# Grinds ending up inside espresso machine?



## SimonB (Sep 12, 2013)

I've just gotten a new machine (Nuova Simonelli Musica) and I can't seem to get rid of small particles coming out of the group head (there doesn't appear to be any in the hot water outlet). I'm assuming they're just old bits of coffee as they're small and black, I've run water through until it looks clear but coming back to it later after cycling power there seems to still be a few more particles in the water.

This is the first HX I've used but I can't recall ever seeing similar behavior from my Gaggia Classic. Am I worrying over nothing?


----------



## The Systemic Kid (Nov 23, 2012)

How much are you dosing? There needs to be sufficient clearance between the puck and the shower screen to allow the puck to swell. If there isn't, the grinds can be pushed against the screen and for some to pass through it.

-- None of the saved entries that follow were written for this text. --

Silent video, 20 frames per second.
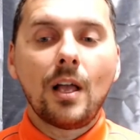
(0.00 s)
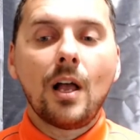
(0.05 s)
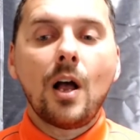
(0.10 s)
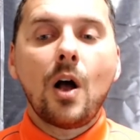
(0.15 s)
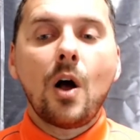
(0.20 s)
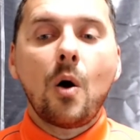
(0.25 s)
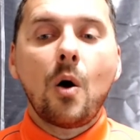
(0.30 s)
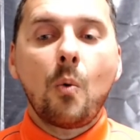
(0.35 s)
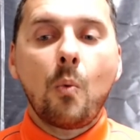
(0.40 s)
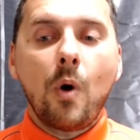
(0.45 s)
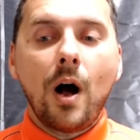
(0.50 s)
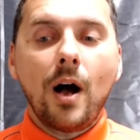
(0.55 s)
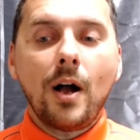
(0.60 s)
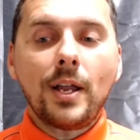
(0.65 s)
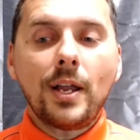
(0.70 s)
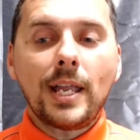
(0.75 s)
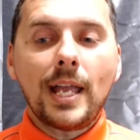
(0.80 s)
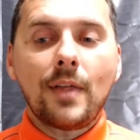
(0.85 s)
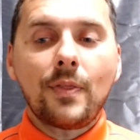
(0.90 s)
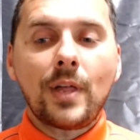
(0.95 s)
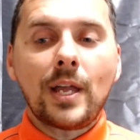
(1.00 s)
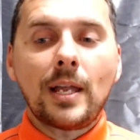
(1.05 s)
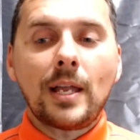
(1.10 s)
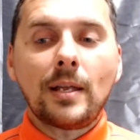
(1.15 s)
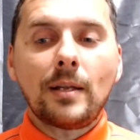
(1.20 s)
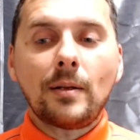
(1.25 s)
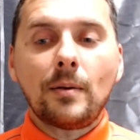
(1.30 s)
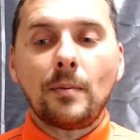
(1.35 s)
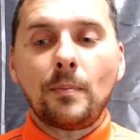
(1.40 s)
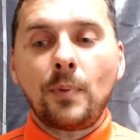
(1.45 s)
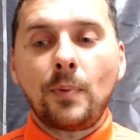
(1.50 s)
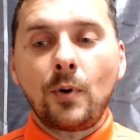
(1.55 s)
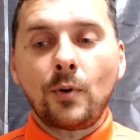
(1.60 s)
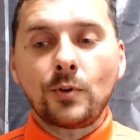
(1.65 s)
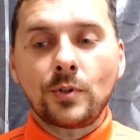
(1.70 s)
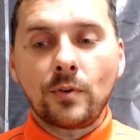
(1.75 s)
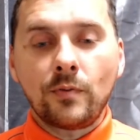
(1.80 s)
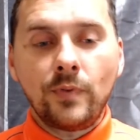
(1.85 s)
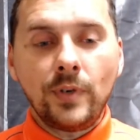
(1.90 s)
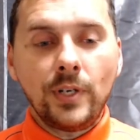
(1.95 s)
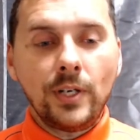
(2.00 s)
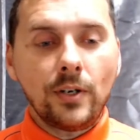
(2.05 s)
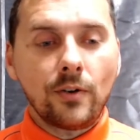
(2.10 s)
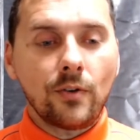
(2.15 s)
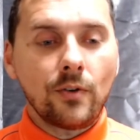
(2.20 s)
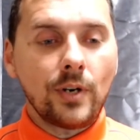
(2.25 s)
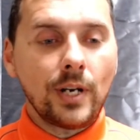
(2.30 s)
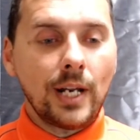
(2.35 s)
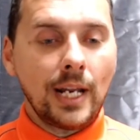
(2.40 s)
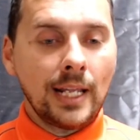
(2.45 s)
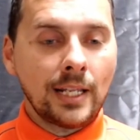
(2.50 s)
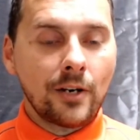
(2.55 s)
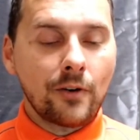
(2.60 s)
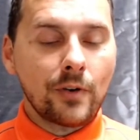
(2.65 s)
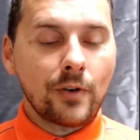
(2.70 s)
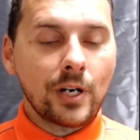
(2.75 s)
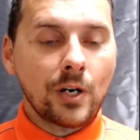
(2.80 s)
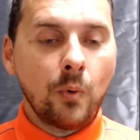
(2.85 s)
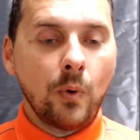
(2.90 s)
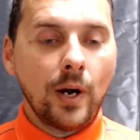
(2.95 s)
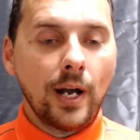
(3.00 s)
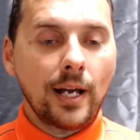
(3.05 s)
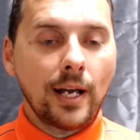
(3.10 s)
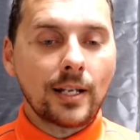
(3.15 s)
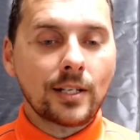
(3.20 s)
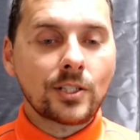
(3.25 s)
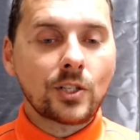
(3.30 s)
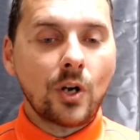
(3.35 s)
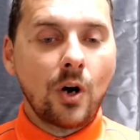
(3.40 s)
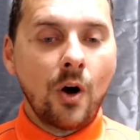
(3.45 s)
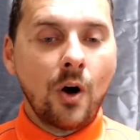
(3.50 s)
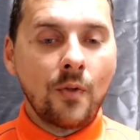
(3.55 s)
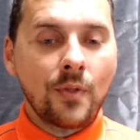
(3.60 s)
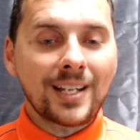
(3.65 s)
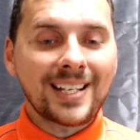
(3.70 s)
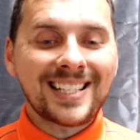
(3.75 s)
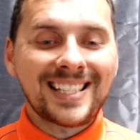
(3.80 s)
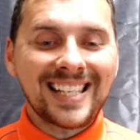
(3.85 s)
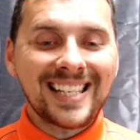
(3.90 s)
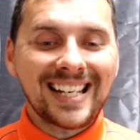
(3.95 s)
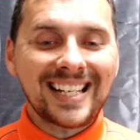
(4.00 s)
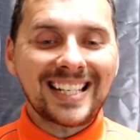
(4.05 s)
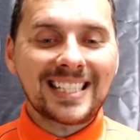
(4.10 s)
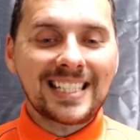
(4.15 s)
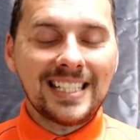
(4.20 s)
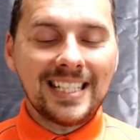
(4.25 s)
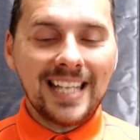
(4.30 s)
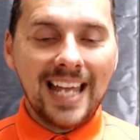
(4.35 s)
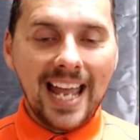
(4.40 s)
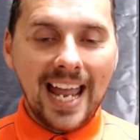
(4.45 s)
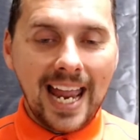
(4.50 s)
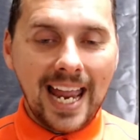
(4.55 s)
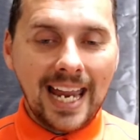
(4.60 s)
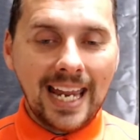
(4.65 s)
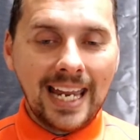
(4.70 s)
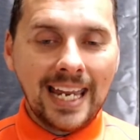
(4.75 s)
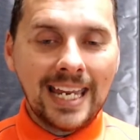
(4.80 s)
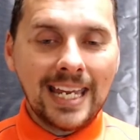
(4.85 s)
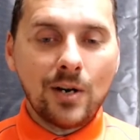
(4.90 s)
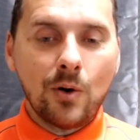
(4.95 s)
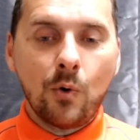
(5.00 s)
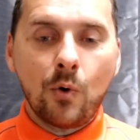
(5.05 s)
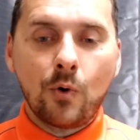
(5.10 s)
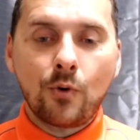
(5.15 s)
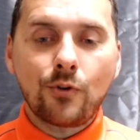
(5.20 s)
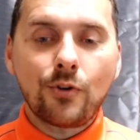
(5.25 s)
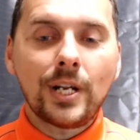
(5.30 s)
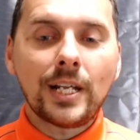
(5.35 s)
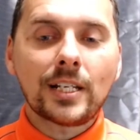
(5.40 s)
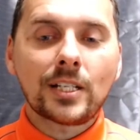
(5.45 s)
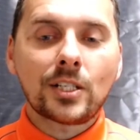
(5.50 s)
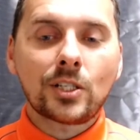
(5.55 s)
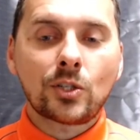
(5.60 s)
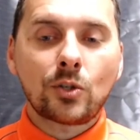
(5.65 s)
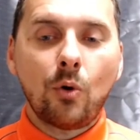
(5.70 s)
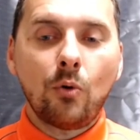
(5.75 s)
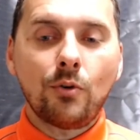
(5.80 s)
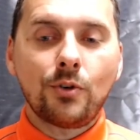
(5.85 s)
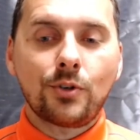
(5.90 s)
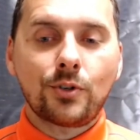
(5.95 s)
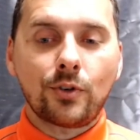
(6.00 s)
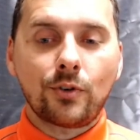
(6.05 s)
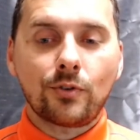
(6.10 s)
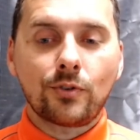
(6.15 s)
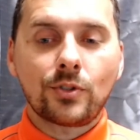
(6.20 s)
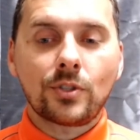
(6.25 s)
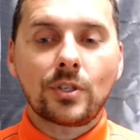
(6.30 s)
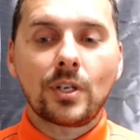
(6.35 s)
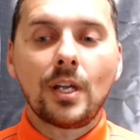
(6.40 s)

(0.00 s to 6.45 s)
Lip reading: while yet they persevered in their request, on the 6th day he ordered his soldiers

Might be an idea to remove the shower screen and flush the brew head out.


----------



## SimonB (Sep 12, 2013)

About 18g into an 18g VST basket and after tamping there's usually a fair amount of room but it was doing this before I tried any coffee in it.

I've taken off the shower screen and it was fairly dirty but it's still putting out the small black bits, I'll try emptying the boiler a few more times to see if it helps now.


----------